(Stored data)
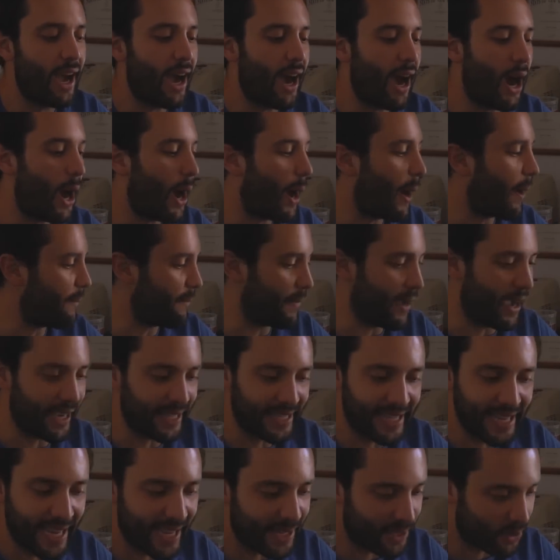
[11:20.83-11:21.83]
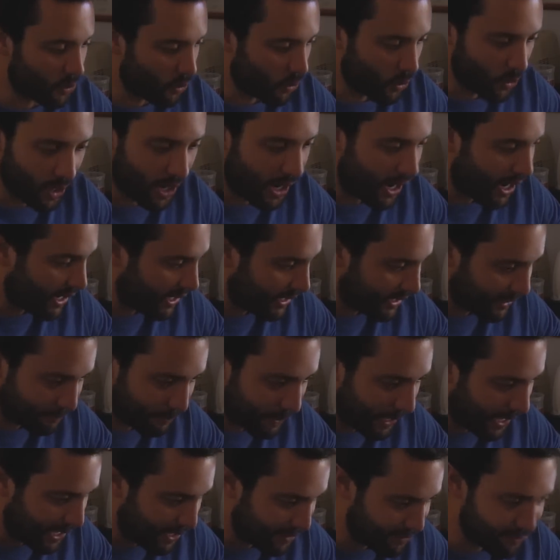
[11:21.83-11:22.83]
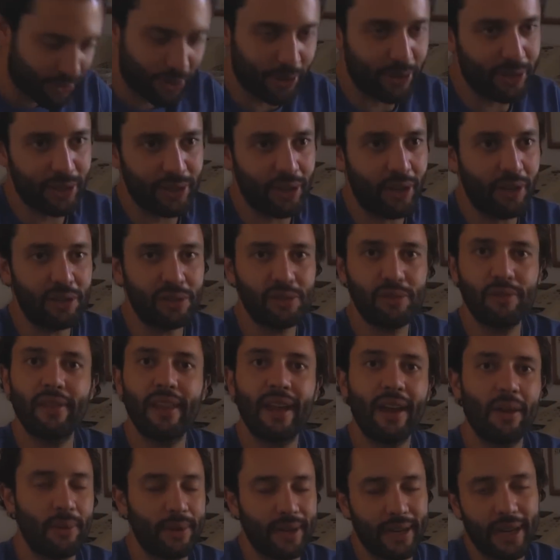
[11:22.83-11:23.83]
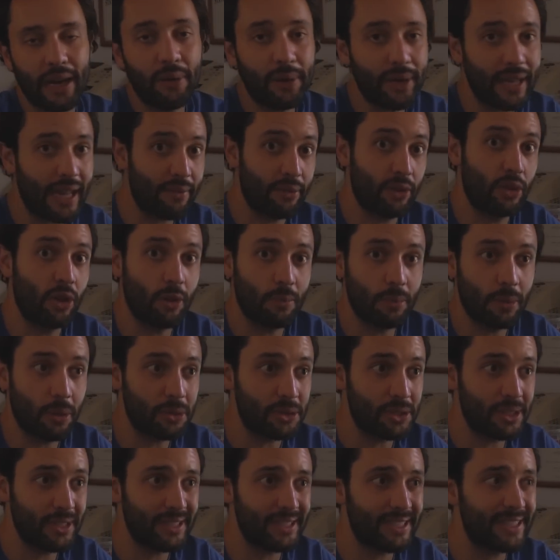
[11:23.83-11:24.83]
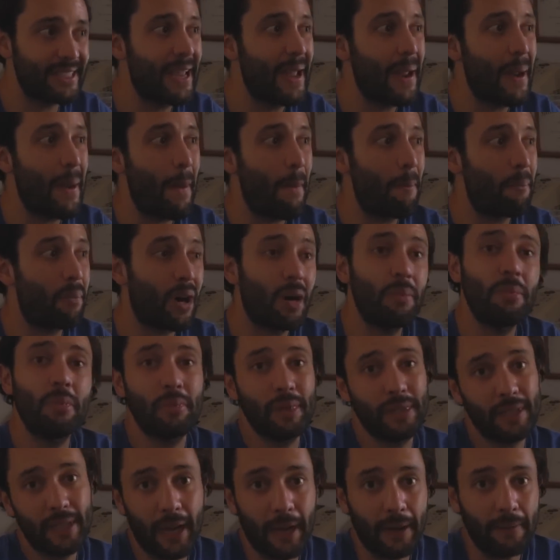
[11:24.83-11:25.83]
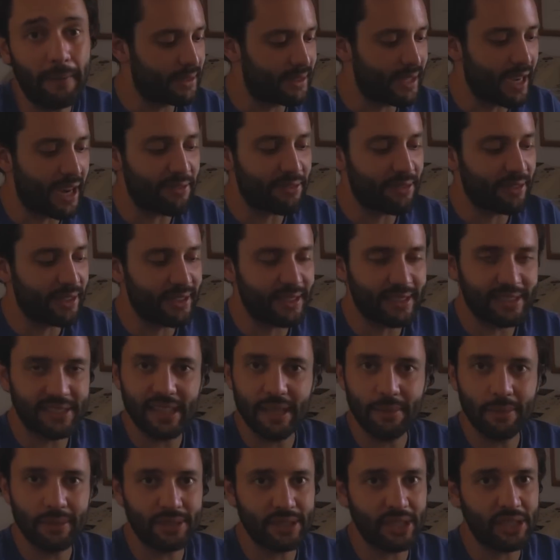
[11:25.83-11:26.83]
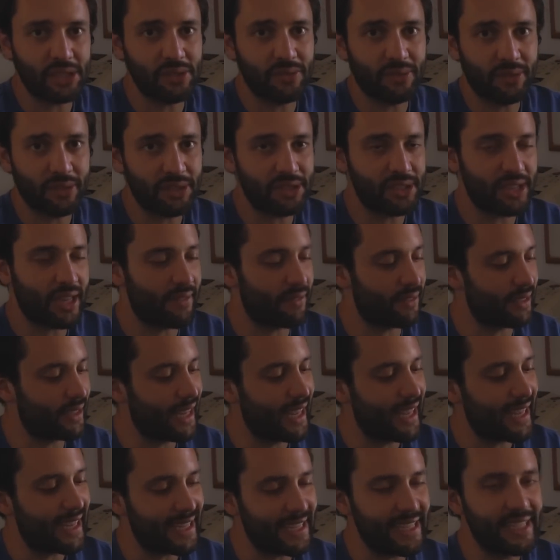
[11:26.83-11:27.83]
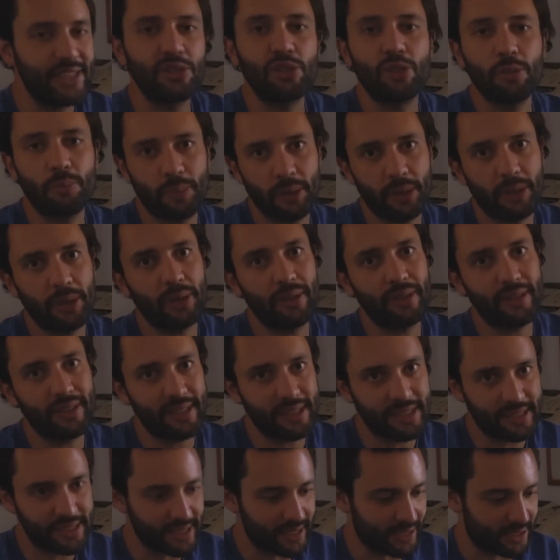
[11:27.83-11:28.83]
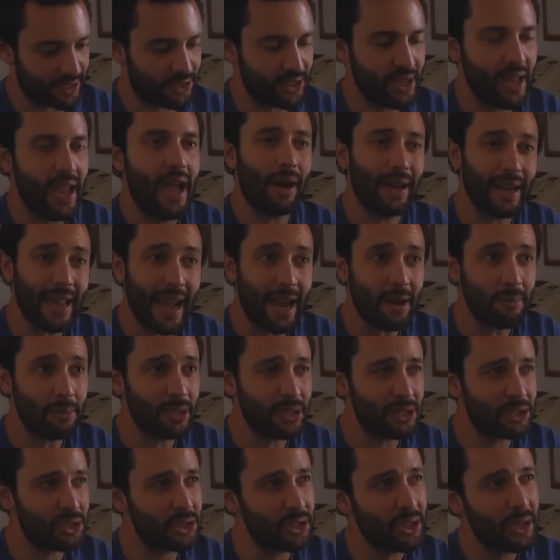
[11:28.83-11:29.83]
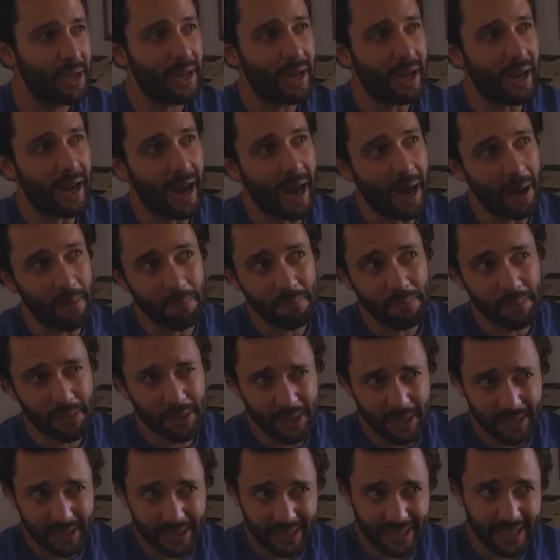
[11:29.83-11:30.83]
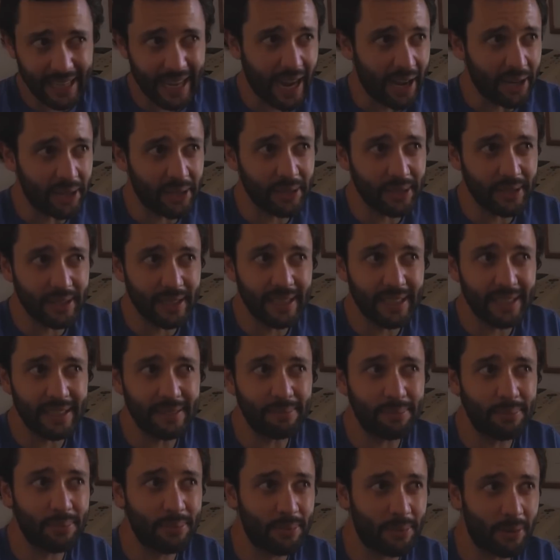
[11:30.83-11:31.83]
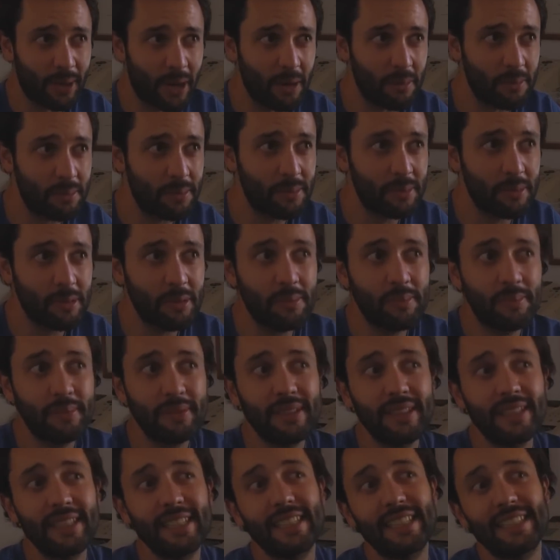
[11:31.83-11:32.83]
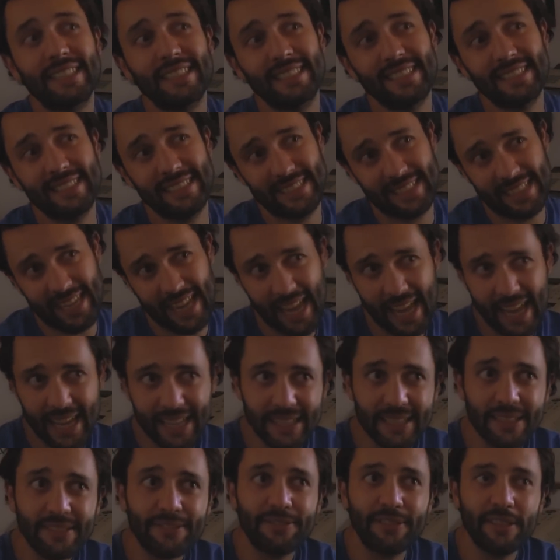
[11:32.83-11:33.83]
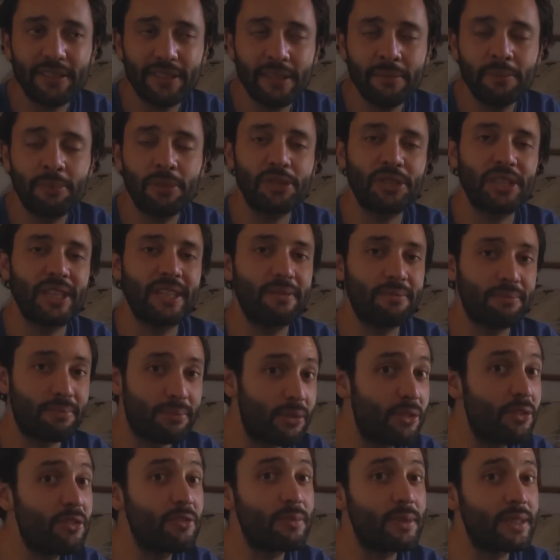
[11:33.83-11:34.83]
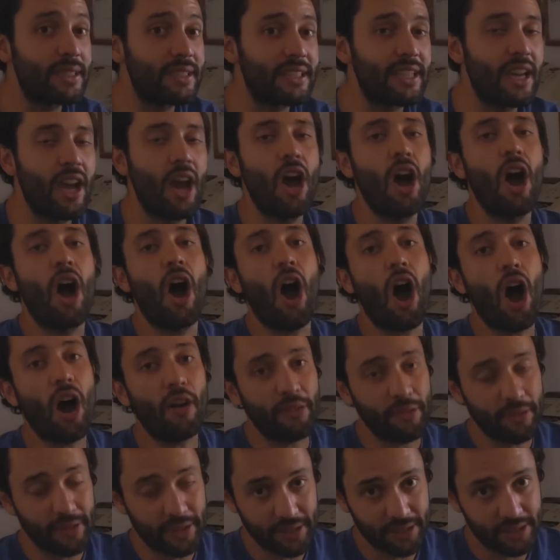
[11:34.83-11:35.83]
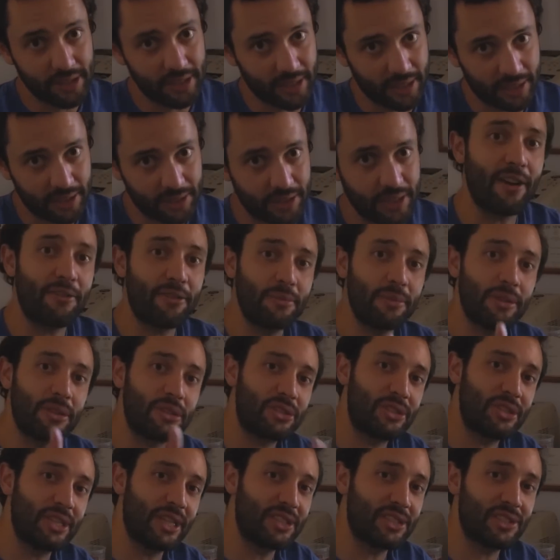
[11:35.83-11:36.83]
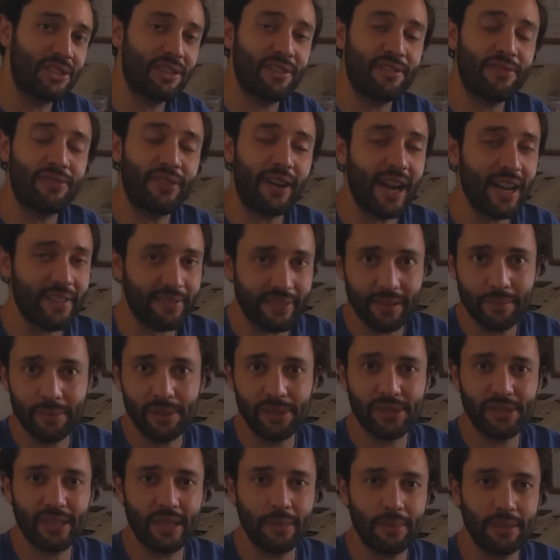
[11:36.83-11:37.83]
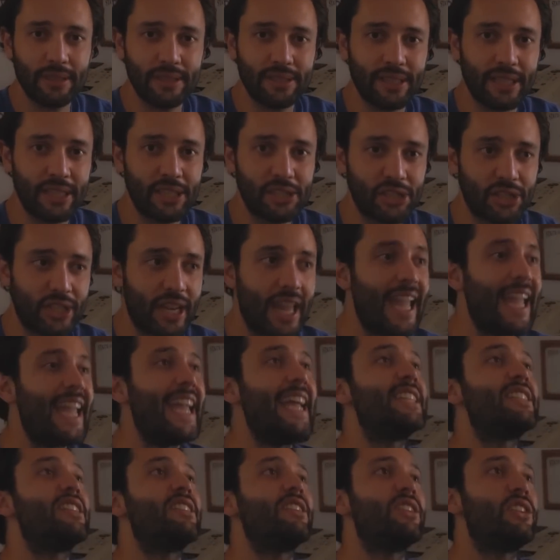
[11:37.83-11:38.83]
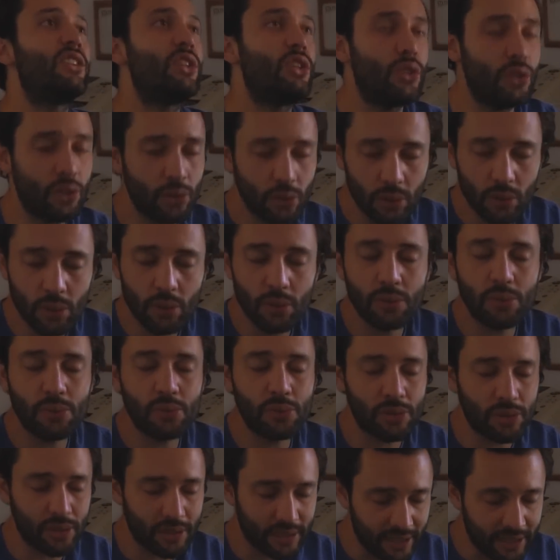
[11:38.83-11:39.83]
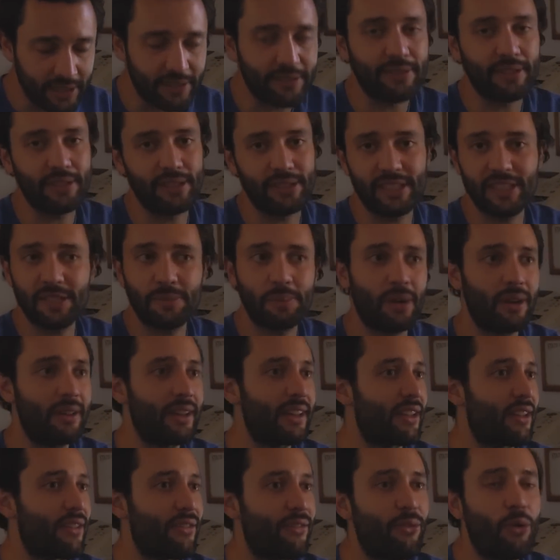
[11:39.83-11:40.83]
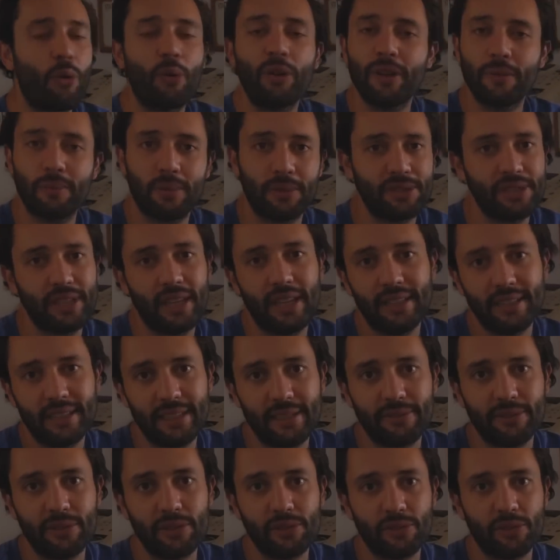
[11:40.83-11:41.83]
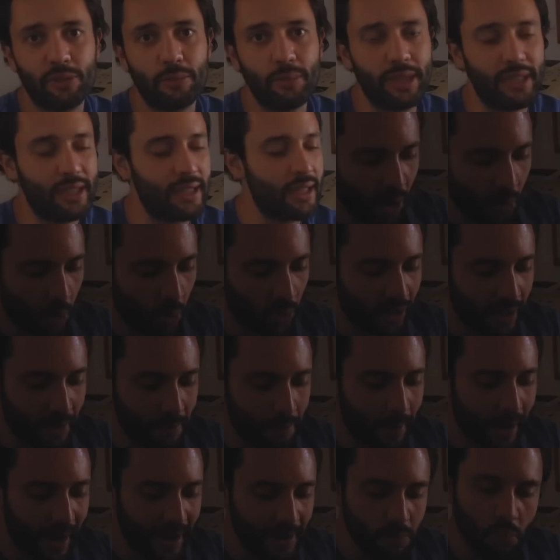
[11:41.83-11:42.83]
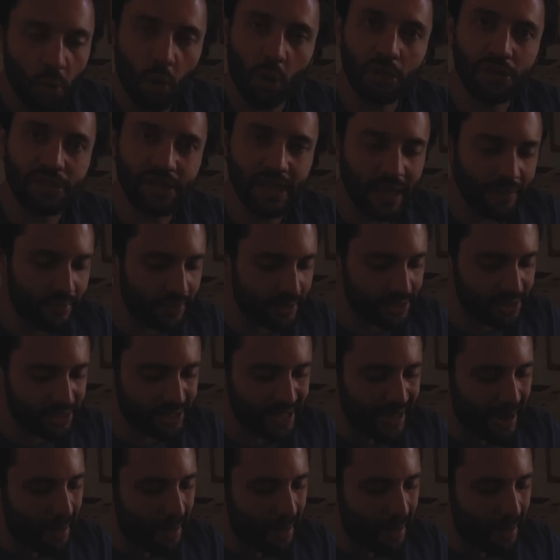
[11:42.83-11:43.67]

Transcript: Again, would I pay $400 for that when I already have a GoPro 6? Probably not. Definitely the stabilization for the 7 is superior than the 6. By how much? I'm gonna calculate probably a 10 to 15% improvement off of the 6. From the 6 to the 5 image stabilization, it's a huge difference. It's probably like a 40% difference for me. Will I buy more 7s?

...

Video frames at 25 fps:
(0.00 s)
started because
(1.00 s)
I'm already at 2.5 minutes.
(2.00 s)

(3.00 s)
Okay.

§ **What you are asked to do**
All that is wanted is the lines above between the one containing "[11:26.83-11:27.83]" and the one containing "[11:42.83-11:43.67]", inclusive, restated word for word, with pictures omitted.

§ **Your solution**
[11:26.83-11:27.83]
[11:27.83-11:28.83]
[11:28.83-11:29.83]
[11:29.83-11:30.83]
[11:30.83-11:31.83]
[11:31.83-11:32.83]
[11:32.83-11:33.83]
[11:33.83-11:34.83]
[11:34.83-11:35.83]
[11:35.83-11:36.83]
[11:36.83-11:37.83]
[11:37.83-11:38.83]
[11:38.83-11:39.83]
[11:39.83-11:40.83]
[11:40.83-11:41.83]
[11:41.83-11:42.83]
[11:42.83-11:43.67]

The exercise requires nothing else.